Steinbeck was a popular writer and he will always be that because he wrote 'stories'. He wasn't a sci-fi writer or a literary writer or any other reduction, he was merely (and there is no mere when it comes to Steinbeck) a good writer. Any expectation you have of Steinbeck is because of Steinbeck's writing and not because he was placed in a ghetto of literature.

Our whole culture has steadily declined towards a form of extended juvenilisation. And that's not really a criticism, merely observation of the current state. We're living longer so there's an expectation that our kidulthood spreads further through the years than it did before. We get married later, have children later, and so all of this has an effect on the culture we consume (hate that word with a passion, but it is the only one that fits). I, over time, have taken enough doses of that culture to become dulled by its effects, I have built an immunity.
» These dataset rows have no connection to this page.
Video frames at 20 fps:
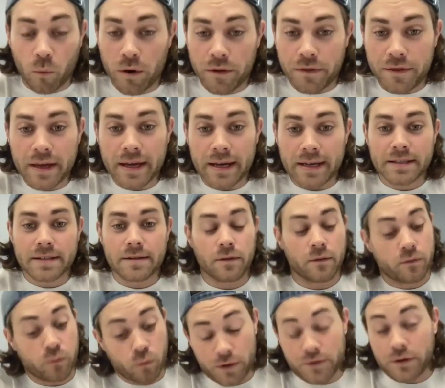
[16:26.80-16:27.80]
with
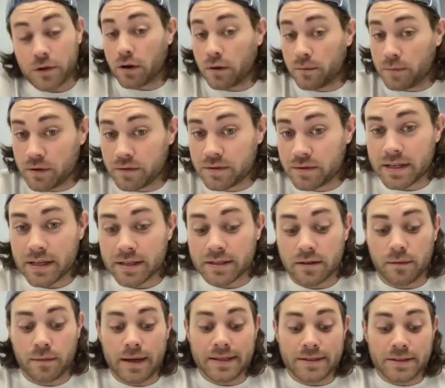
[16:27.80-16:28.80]
your immune
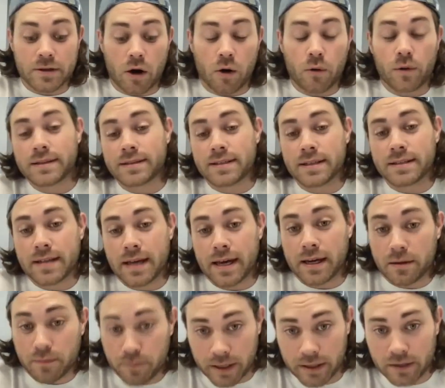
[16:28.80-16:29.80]
system, it's going to
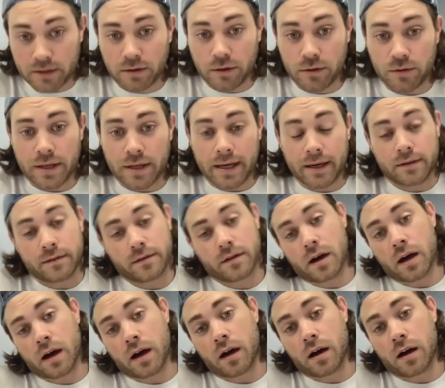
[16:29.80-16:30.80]
take beta glucan
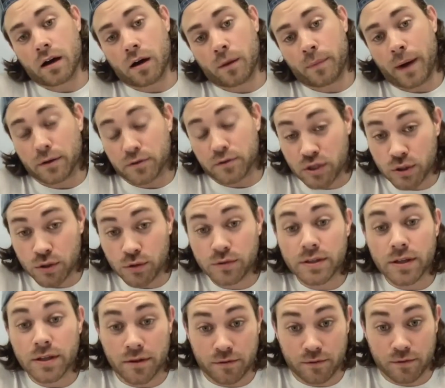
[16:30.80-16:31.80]
about 2
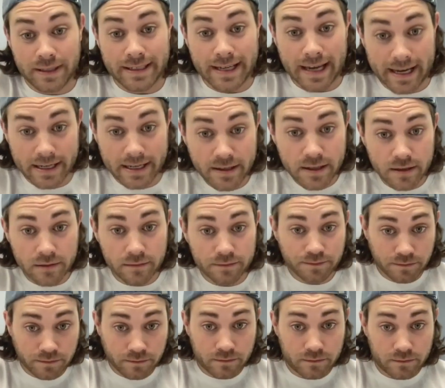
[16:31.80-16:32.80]
to 3 days
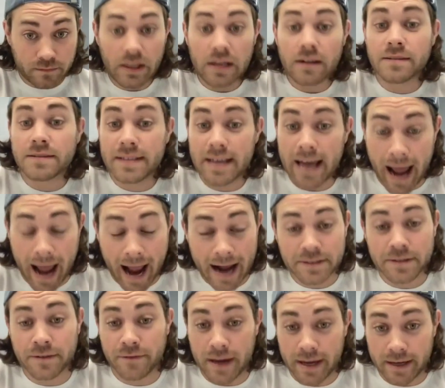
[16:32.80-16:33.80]
to
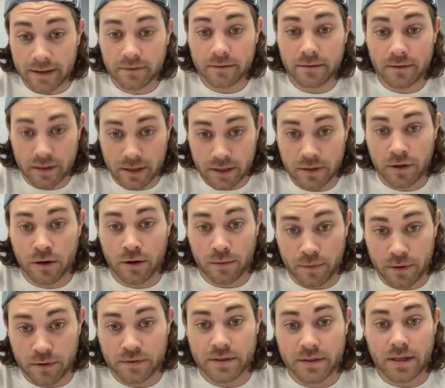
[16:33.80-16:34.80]
activate in your
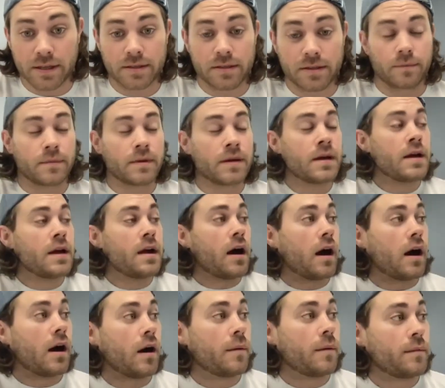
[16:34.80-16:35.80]
immune system.
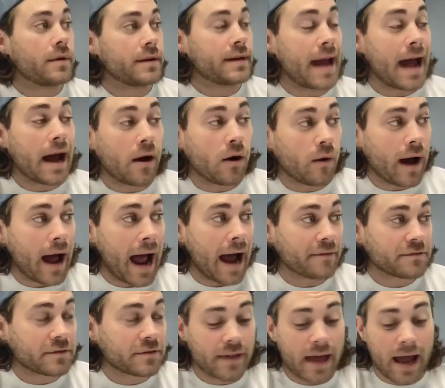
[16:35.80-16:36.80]
Now,
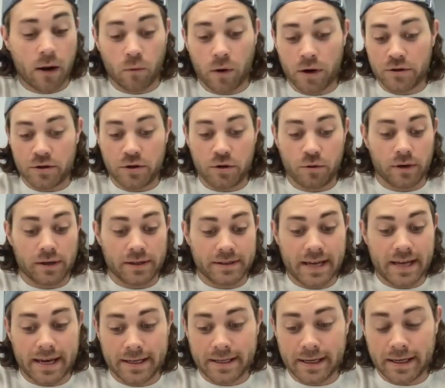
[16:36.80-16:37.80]
after that, whether you want to
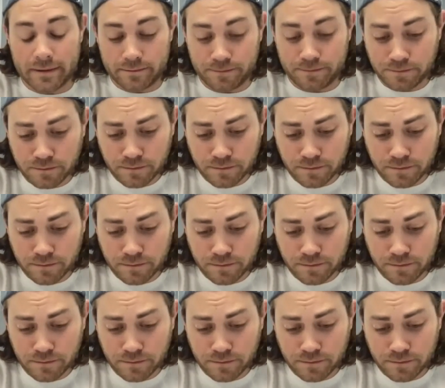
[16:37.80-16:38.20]
take it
I've read enough and am familiar enough with the genres that they hold very little interest to me now. Coupled with other works being made available to me through studymy tastes have changed and so have my opinions of what I used to love. When I was a child I spake as a child...etc

You've already decried Fantasy; for different reasons than I decry all genres, but still ignoring that there might be a diamond in amongst the cut stones. So what makes your literary snobbery, or your elitism any different than my supposed snobbery? You get a pass, do you, because you like science-fiction and I have little time for that genre? And to call me a liar is an egregious and childish simplification of my viewpoint, or any of what I've said here.